MANILA, Philippines, Oct 24 (UPI) — Most Asian and Pacific utilities have largely blunted the fallout from skyrocketing crude prices with long-term programs in place to wean themselves gradually from dependence on oil for power generation, company executives and experts said Tuesday.

Diesel or bunker fuel still figure in the generation mix of some, but for the most part, plants are using coal, nuclear power and natural gas – a fundamental shift that occurred during the crushing oil shocks of the early 1970s.

“Most of us have already been trying to move away from oil dependence for power generation, except perhaps for countries that have their own oil production like Indonesia,” Federico Puno, president of the Philippines’ National Power Corp., said at a regional electricity conference in Manila.

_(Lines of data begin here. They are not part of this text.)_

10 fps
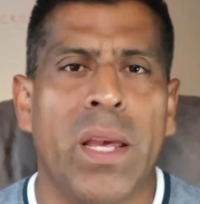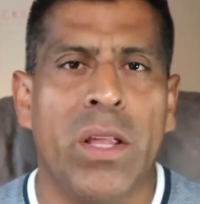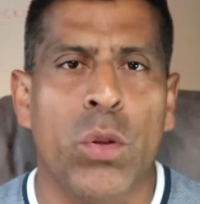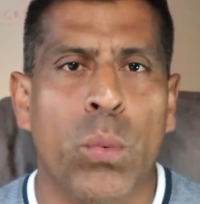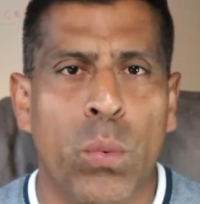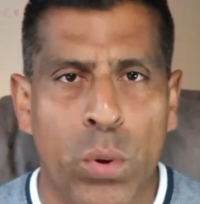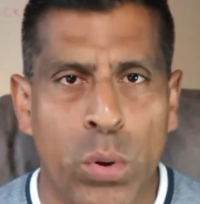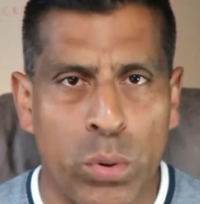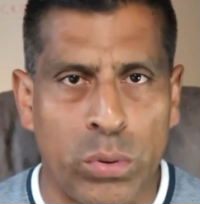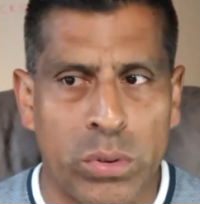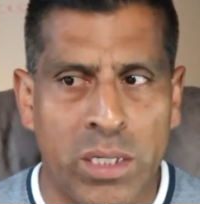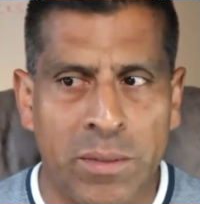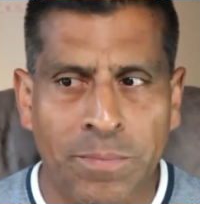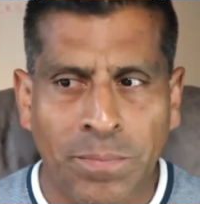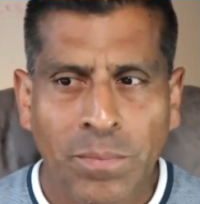in the world.
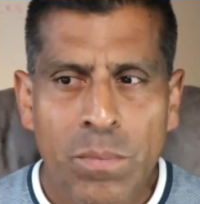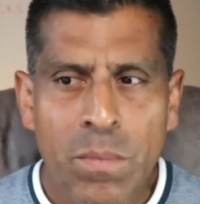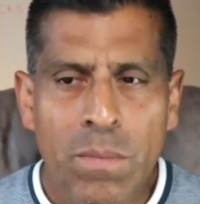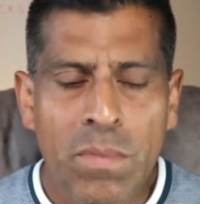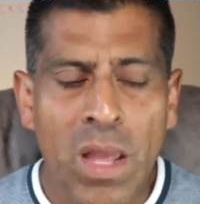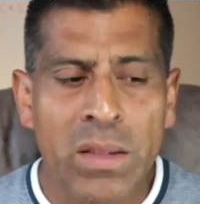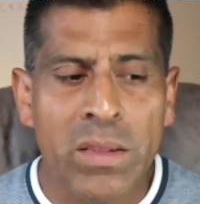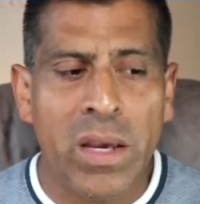The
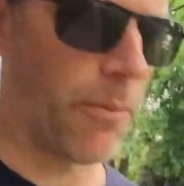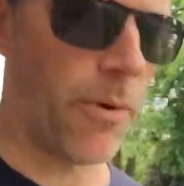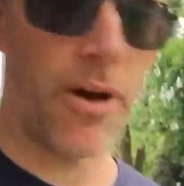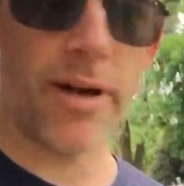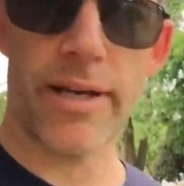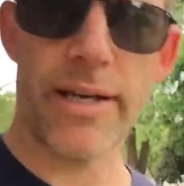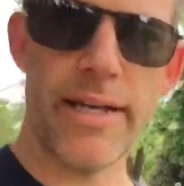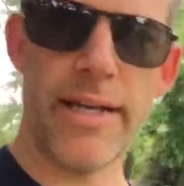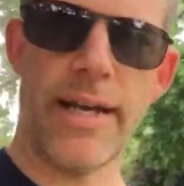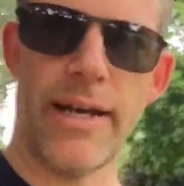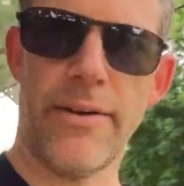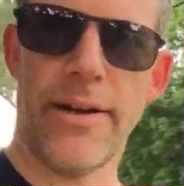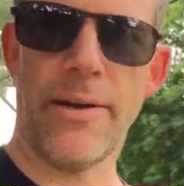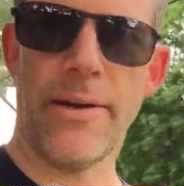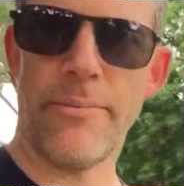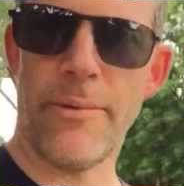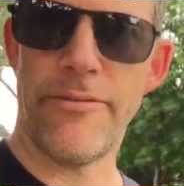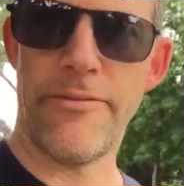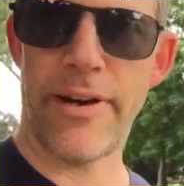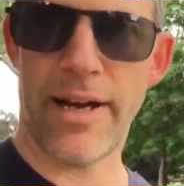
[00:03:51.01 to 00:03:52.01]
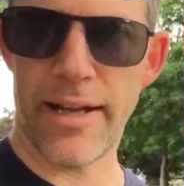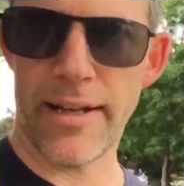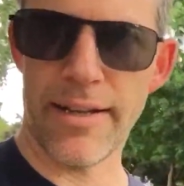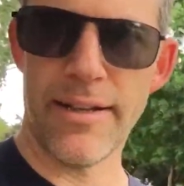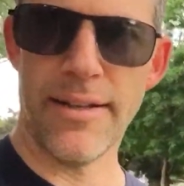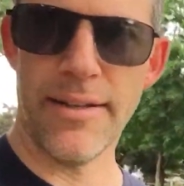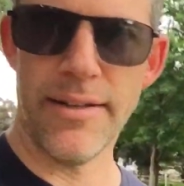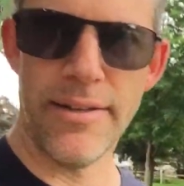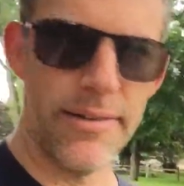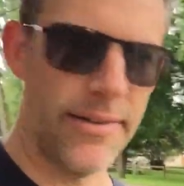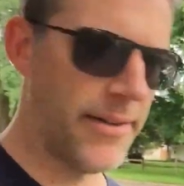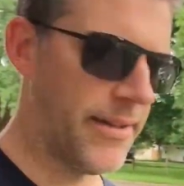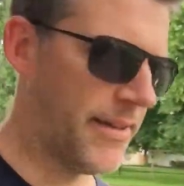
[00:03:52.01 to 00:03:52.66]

walking, I don't have my violin.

Even in oil-producing Malaysia, oil firing for power plants “is just for emergency purposes” said Fuad Jafar, president of the state utility Tenaga Nasional Bhd.

Ninety percent of Australia’s power plants are coal-fired, with oil being just “for emergency, a very small fraction,” said David Croft, chief executive of TransGrid, an Australian electricity distribution firm.

Japan is now 40 percent nuclear, with 20 percent of capacity fired by natural gas and coal, said Noritaka Toyoshima, executive vice president of Kyushu Electric Power Co. Inc.

More than 70 percent of China’s electricity needs is provided by coal, with hydro, gas or nuclear power possibly playing a larger role in its future energy make-up, said a report of the Association of the Electricity Supply Industry of East Asia and the Western Pacific.

The share of nuclear plants in South Korea’s mix will gradually increase in 10 years from the current 29 percent, while coal will maintain its 27.7 percent share, but oil and natural gas would decline, the report said.

Of the smaller economies, even Vietnam is building a nuclear power plant, it added.